REQUIREMENT » Nothing but the lines from the one containing "[10:04.65-10:05.61]" through the end of the entries below should appear in your answer, transcribed exactly; please drop the pictures.

PROVIDED DATA »
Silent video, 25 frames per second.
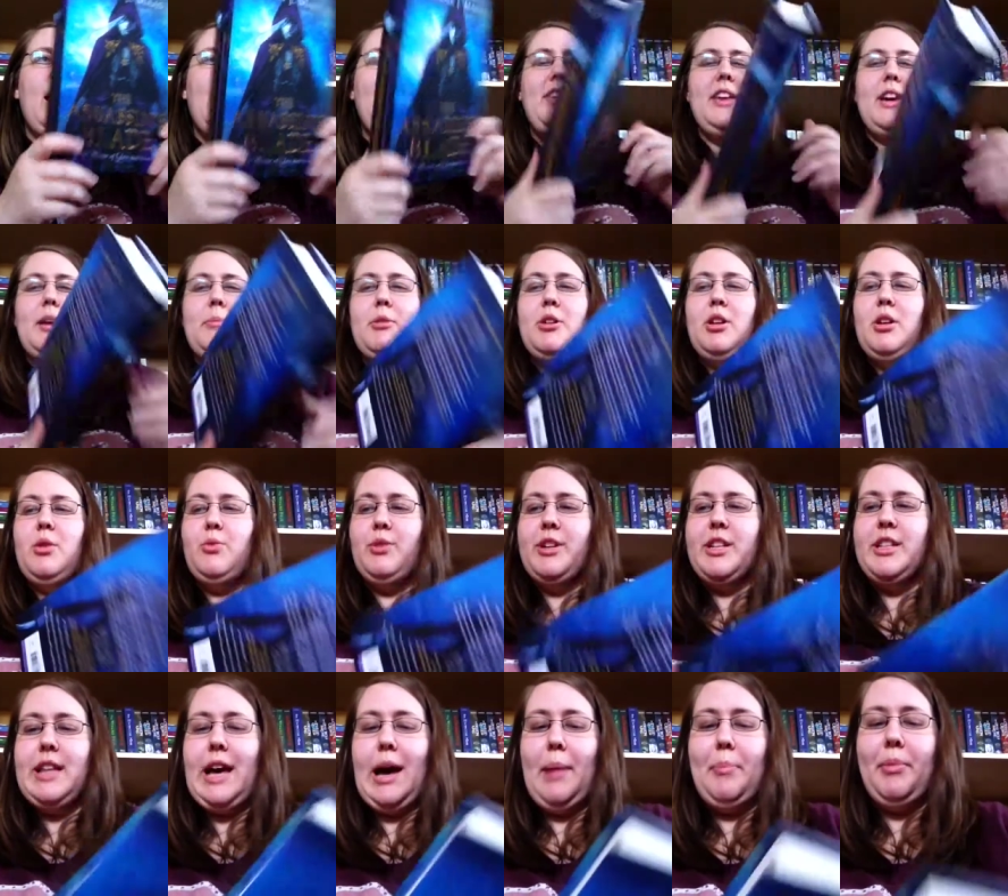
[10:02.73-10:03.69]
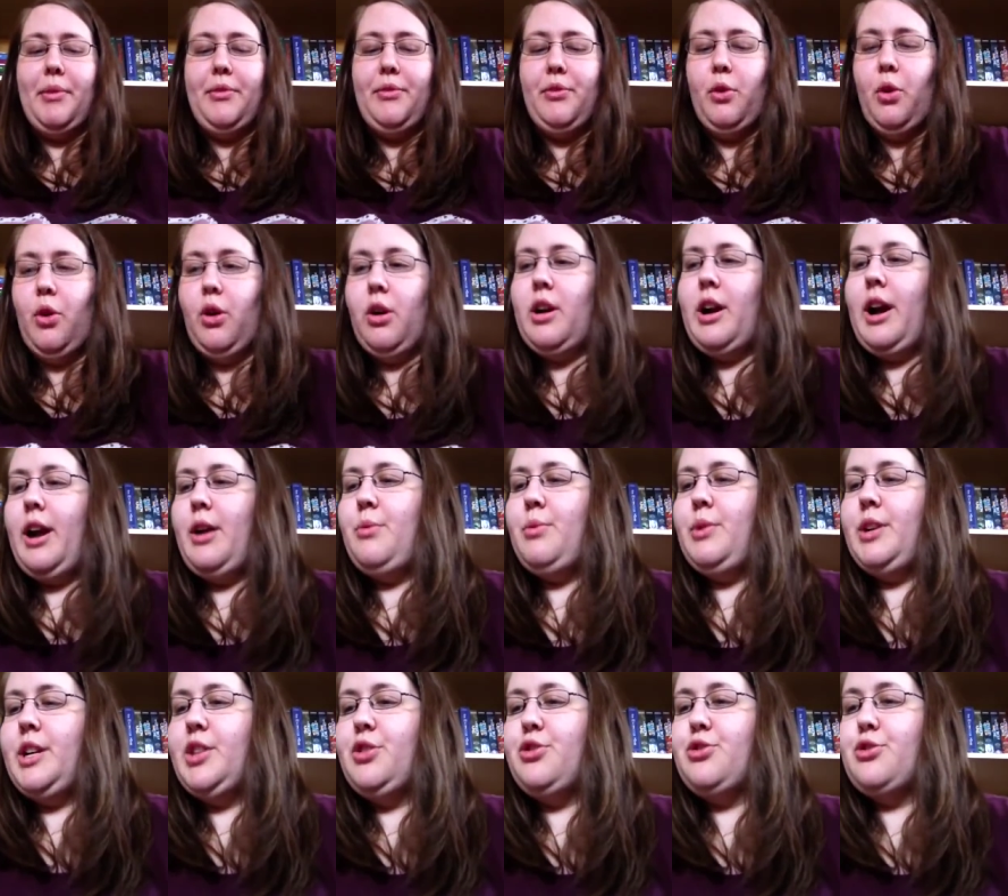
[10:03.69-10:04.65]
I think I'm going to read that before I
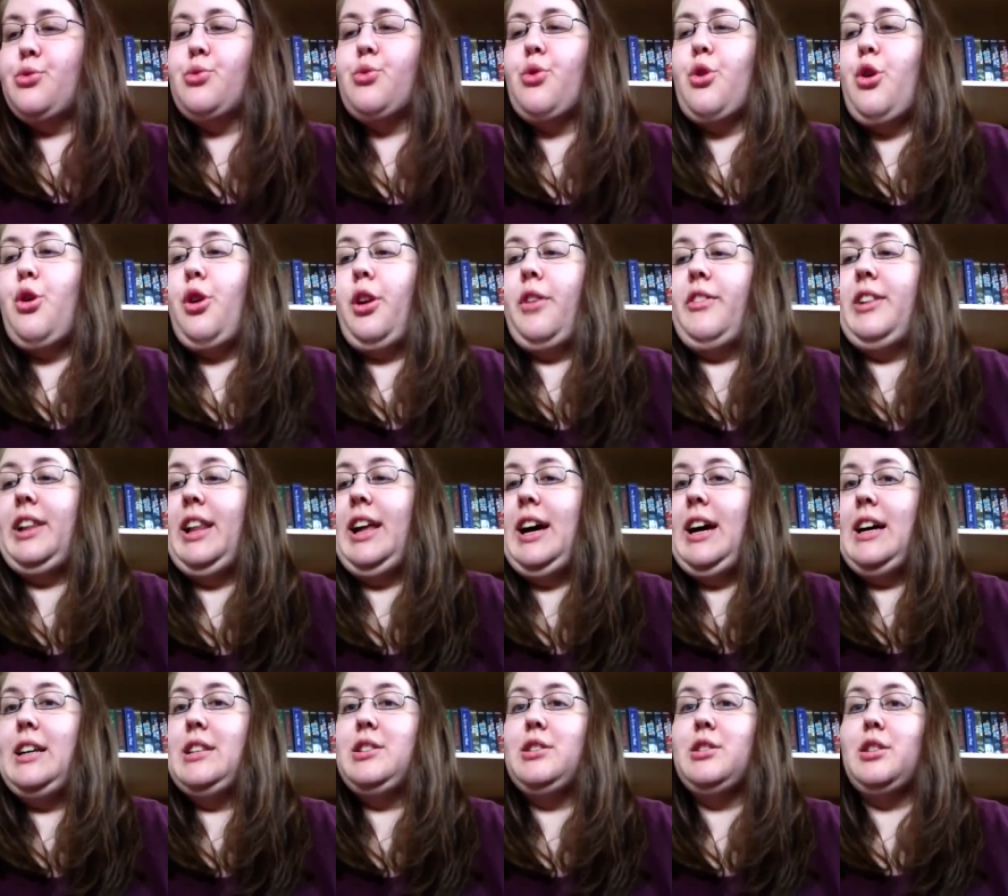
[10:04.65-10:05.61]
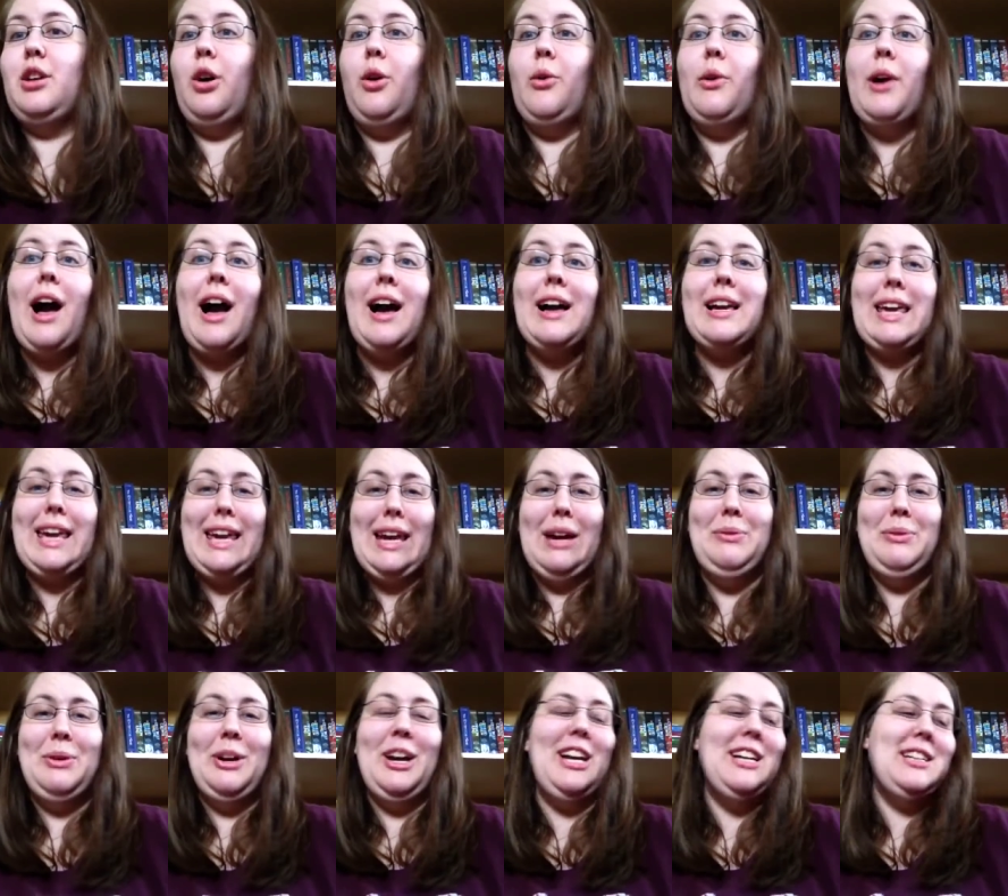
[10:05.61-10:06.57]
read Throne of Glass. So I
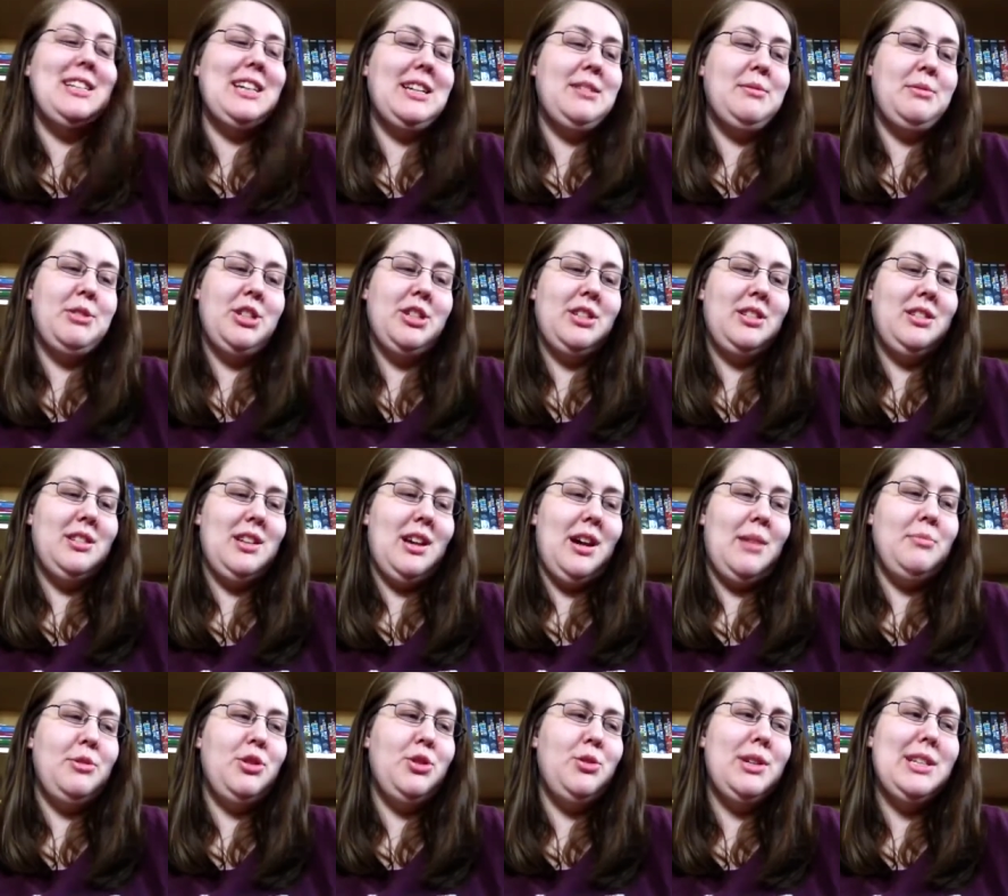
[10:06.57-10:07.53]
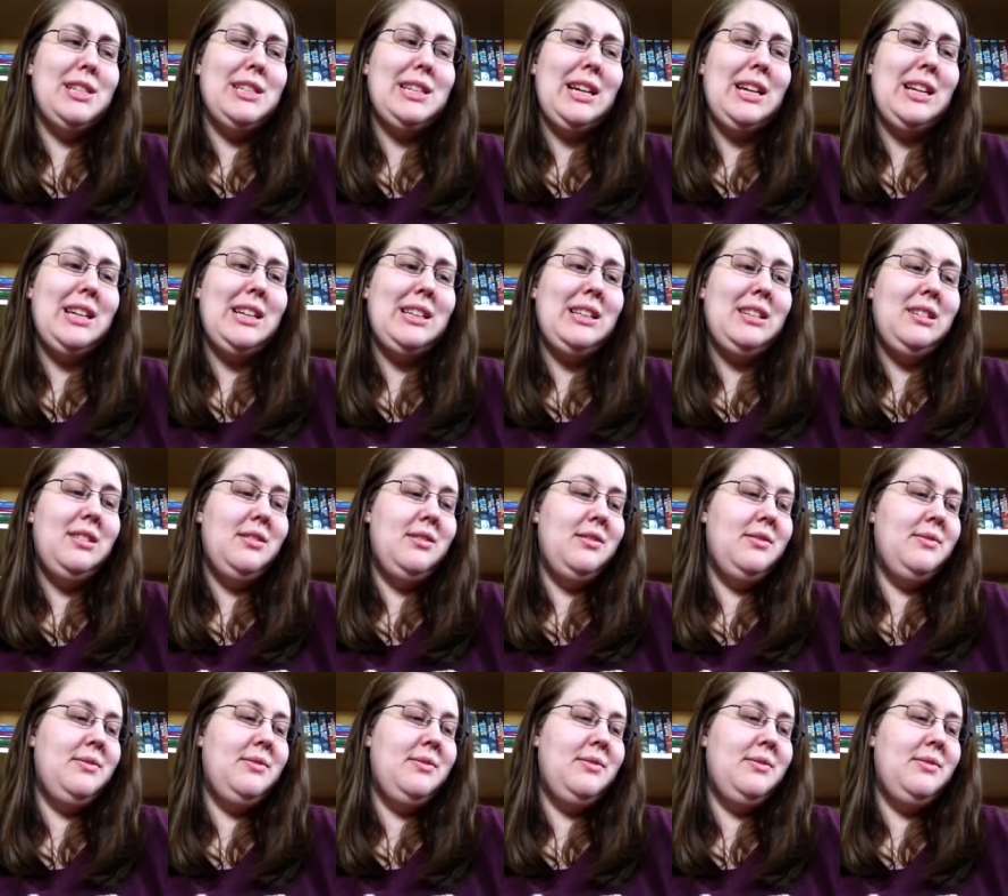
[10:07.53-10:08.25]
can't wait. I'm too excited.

ANSWER SPACE »
[10:04.65-10:05.61]
[10:05.61-10:06.57]
read Throne of Glass. So I
[10:06.57-10:07.53]
[10:07.53-10:08.25]
can't wait. I'm too excited.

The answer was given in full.